Anyone with firebase app api key and config details can access firestore data?
Anyone with Firebase API key and other configuration details can access firestore. But you can secure your Firestore database by implementing additional layers of protection. Here are some strategies to enhance security beyond basic Firebase Authentication and Security Rules:
1. Implement Custom Authentication and Claims
Use Firebase Authentication with custom claims to add roles and permissions to users. This way, you can control access to Firestore data based on user roles.
Setting Custom Claims
// On your server-side code (e.g., Cloud Functions)
const admin = require('firebase-admin');
admin.initializeApp();
const setCustomClaims = async (uid, claims) => {
await admin.auth().setCustomUserClaims(uid, claims);
};
// Example usage: setting admin claim
setCustomClaims('user-uid', { admin: true });
Firestore Security Rules with Custom Claims
service cloud.firestore {
match /databases/{database}/documents {
// Allow only users with the admin claim to read and write to the admin collection
match /admin/{document=**} {
allow read, write: if request.auth.token.admin == true;
}
// Allow authenticated users to read and write their own data
match /users/{userId} {
allow read, write: if request.auth != null && request.auth.uid == userId;
}
}
}
2. Use Backend Services for Sensitive Operations
Move sensitive operations to backend services such as Firebase Cloud Functions. This allows you to control access more securely and perform additional validations server-side.
Example Cloud Function
const functions = require('firebase-functions');
const admin = require('firebase-admin');
admin.initializeApp();
exports.addUserData = functions.https.onCall(async (data, context) => {
if (!context.auth) {
throw new functions.https.HttpsError('unauthenticated', 'The function must be called while authenticated.');
}
const userId = context.auth.uid;
const userData = data;
try {
await admin.firestore().collection('users').doc(userId).set(userData);
return { success: true };
} catch (error) {
throw new functions.https.HttpsError('unknown', 'Failed to add user data', error);
}
});
3. Restrict API Key Usage
Restrict the usage of your Firebase API key to specific referrer domains or IP addresses in the Google Cloud Console. This limits where the API key can be used.
Setting API Restrictions
- Go to the Google Cloud Console.
- Navigate to the "Credentials" section.
- Select your API key and click "Edit".
- Under "API restrictions", select the APIs you want to restrict.
- Under "Application restrictions", choose the restriction type (e.g., HTTP referrers, IP addresses).
4. Use Firestore Rules for Fine-Grained Access Control
Write comprehensive Firestore Security Rules to enforce fine-grained access control. Use conditions based on user properties, request parameters, and document fields.
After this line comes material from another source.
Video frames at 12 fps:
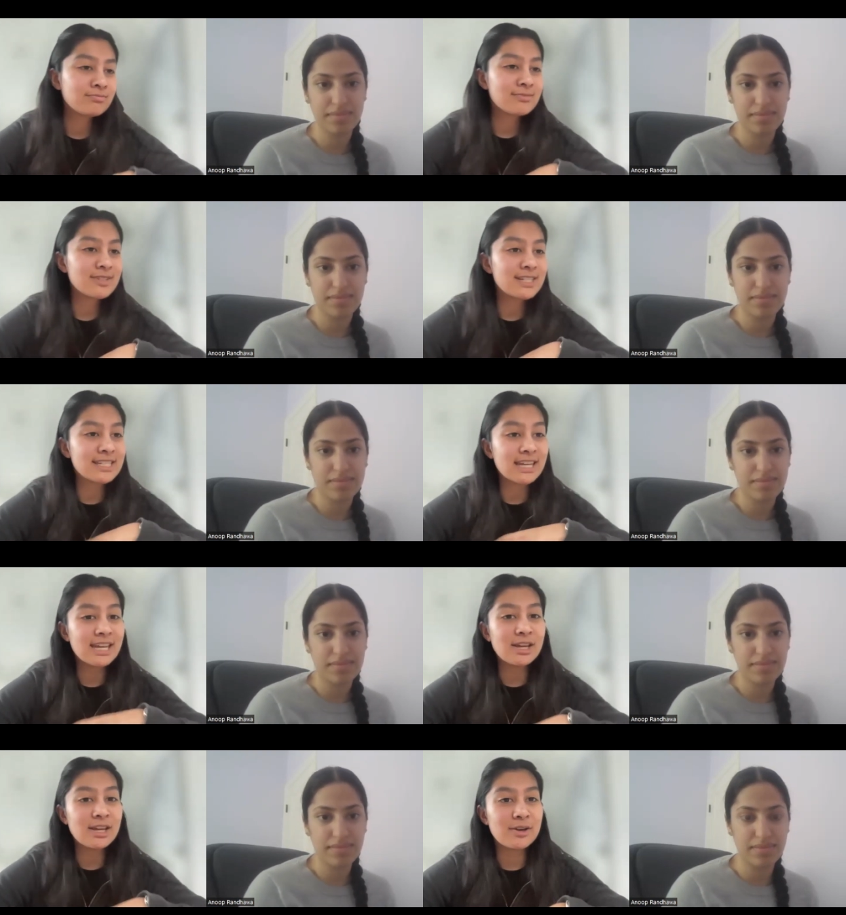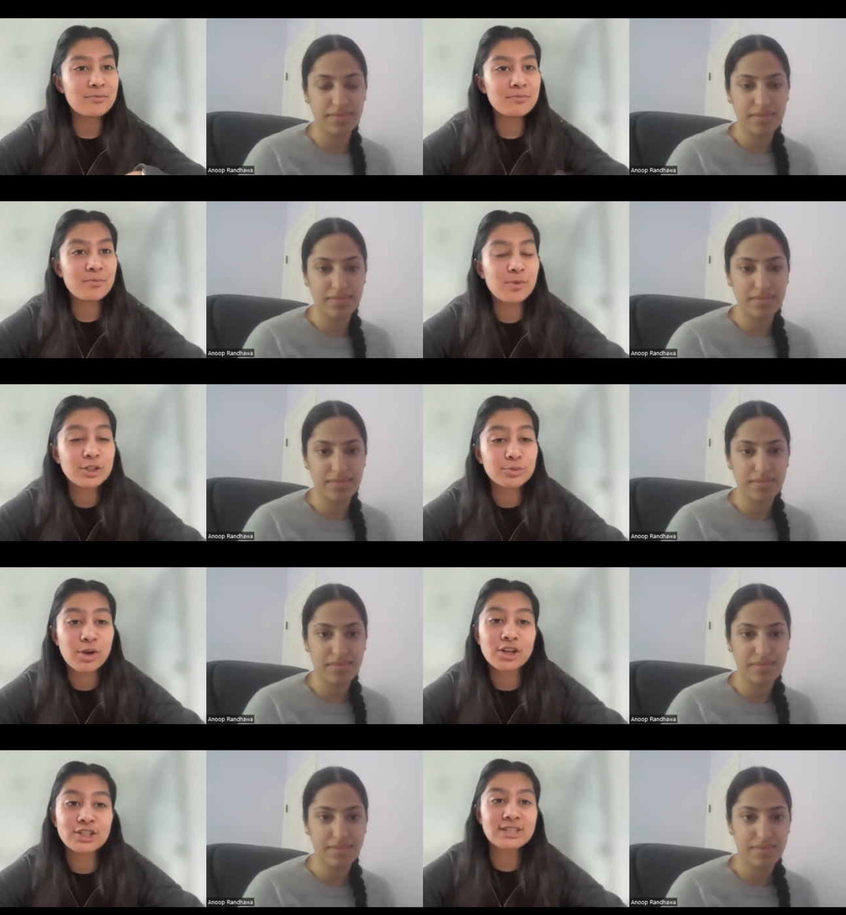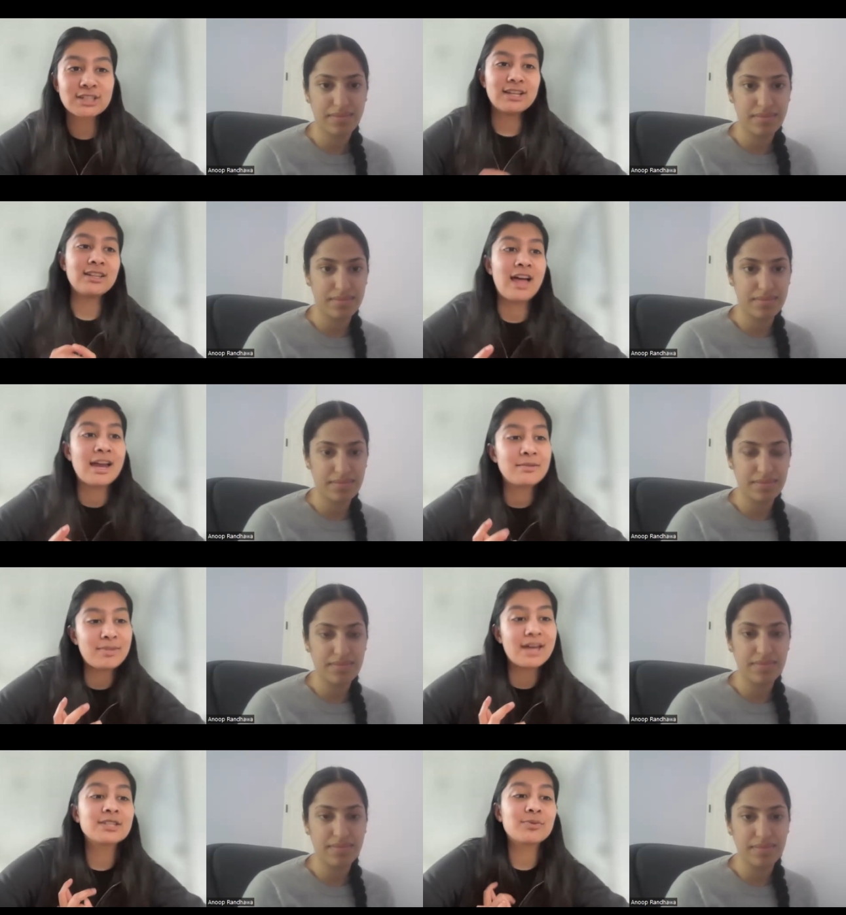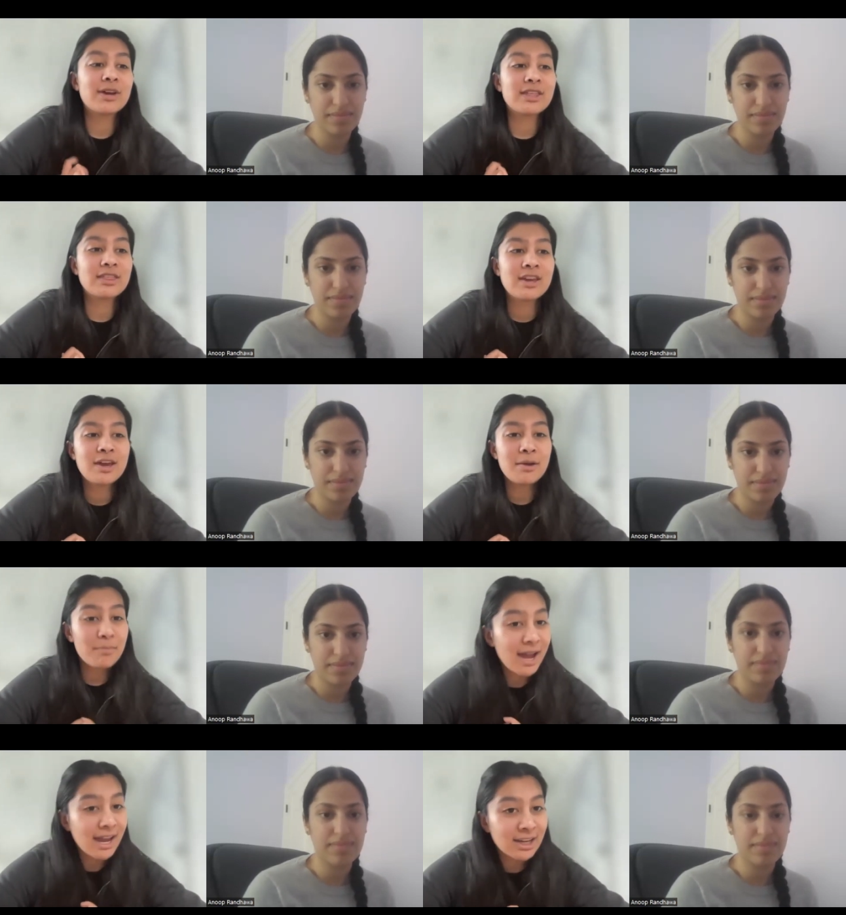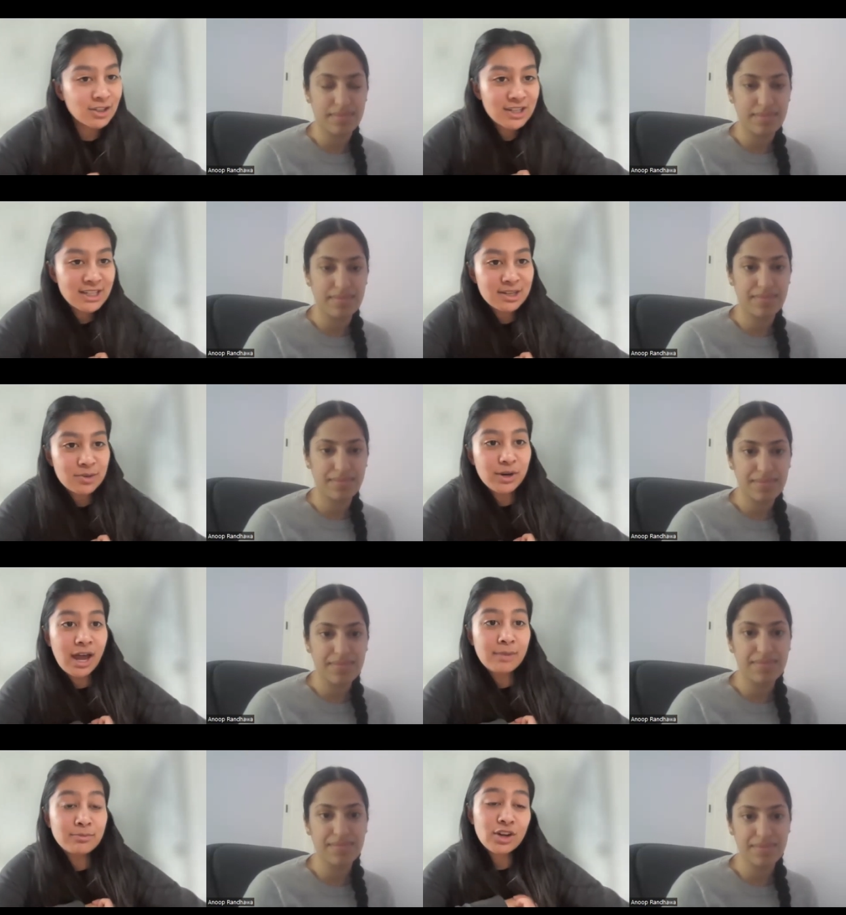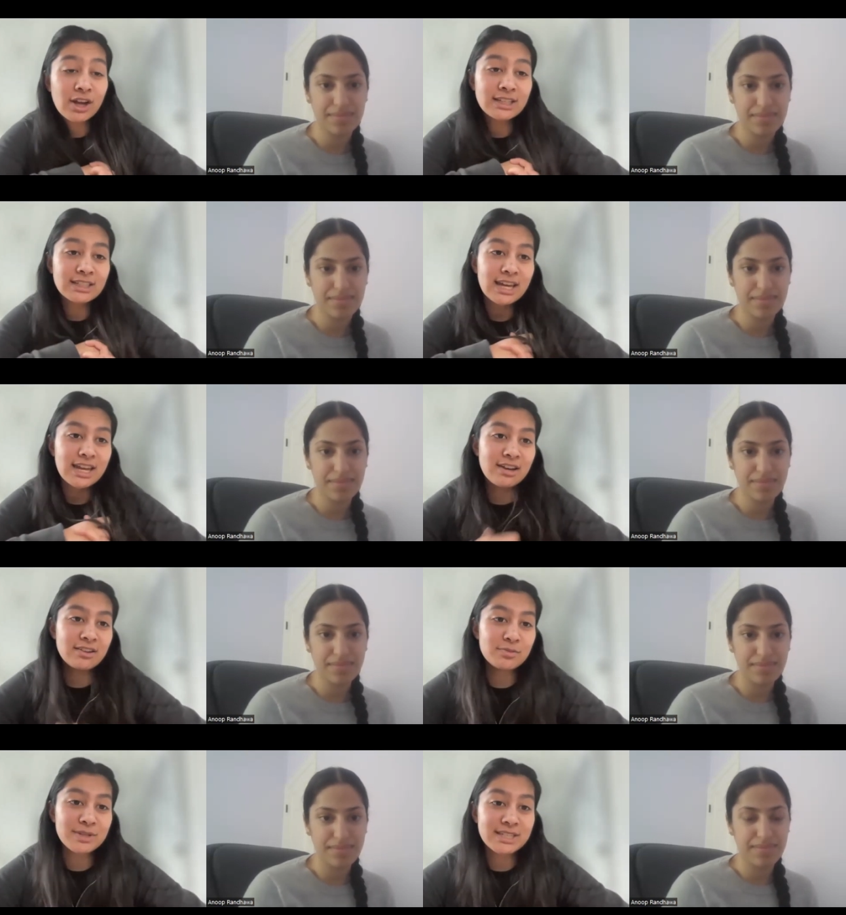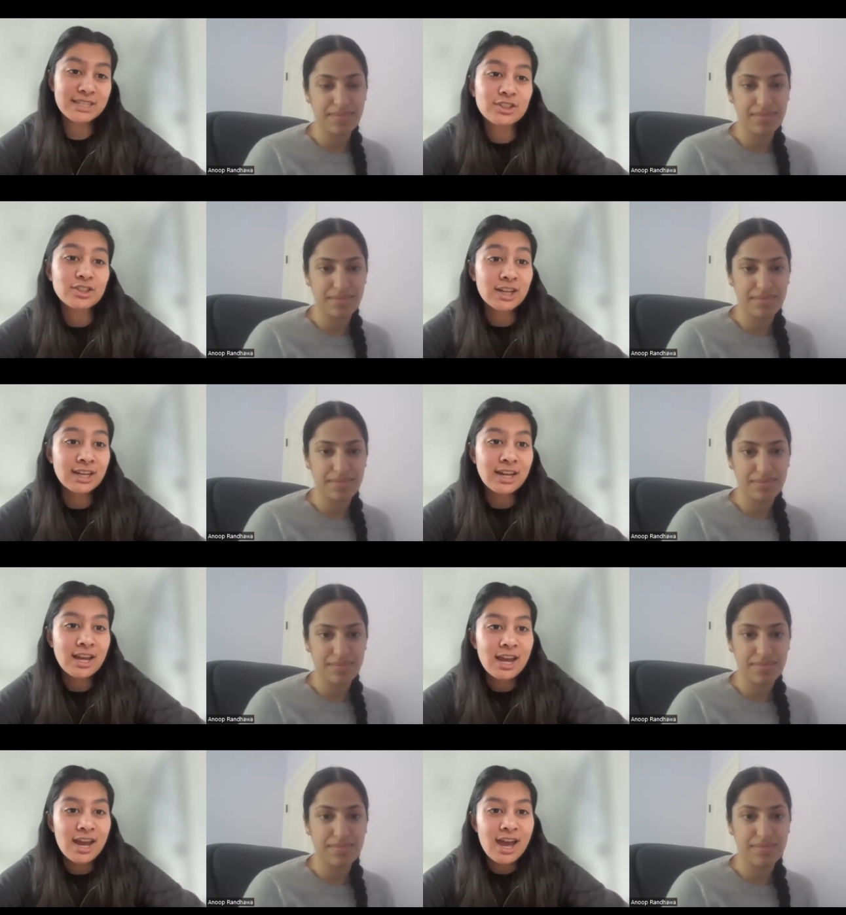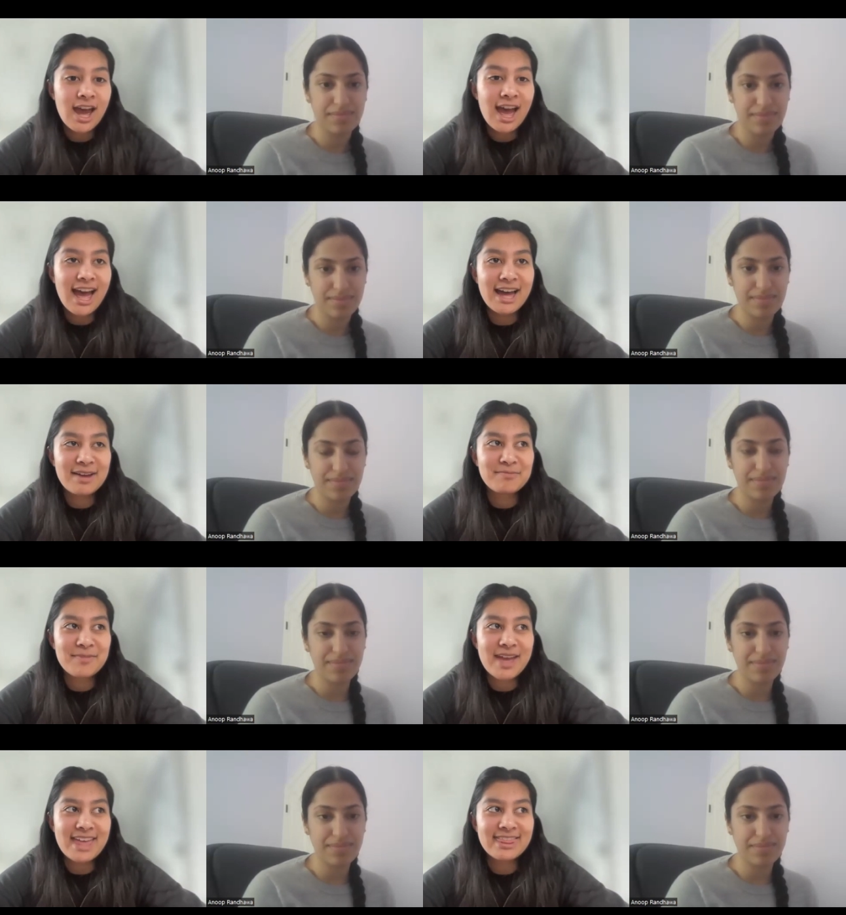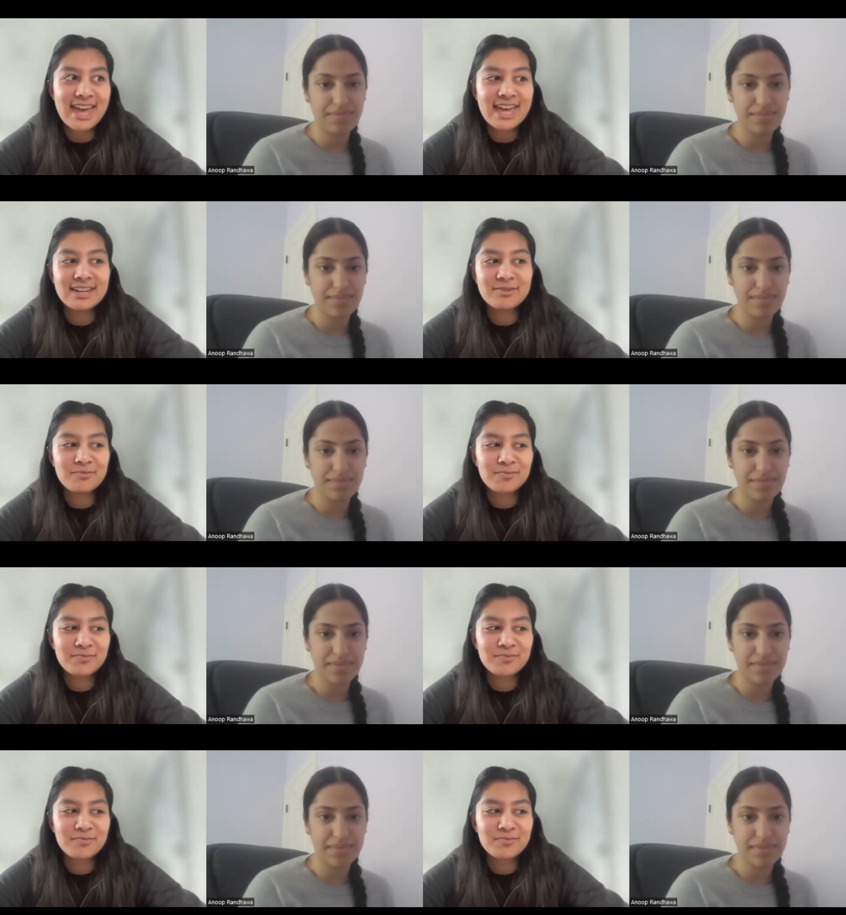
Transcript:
Speaker 1: see which projects align best with my interests and what I'm trying to get out of the position, and then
Example Fine-Grained Rules
service cloud.firestore {
match /databases/{database}/documents {
match /projects/{projectId} {
// Allow read access if the user is a member of the project
allow read: if request.auth != null && request.auth.token.projects[projectId] == true;
// Allow write access if the user is an admin of the project
allow write: if request.auth != null && request.auth.token.projectRoles[projectId] == 'admin';
}
match /users/{userId} {
allow read, write: if request.auth != null && request.auth.uid == userId;
}
}
}
5. Regular Monitoring and Auditing
Regularly monitor and audit the usage of your Firestore database and Firebase project. Use Firebase's built-in tools and logs to track access patterns and detect any unusual activity.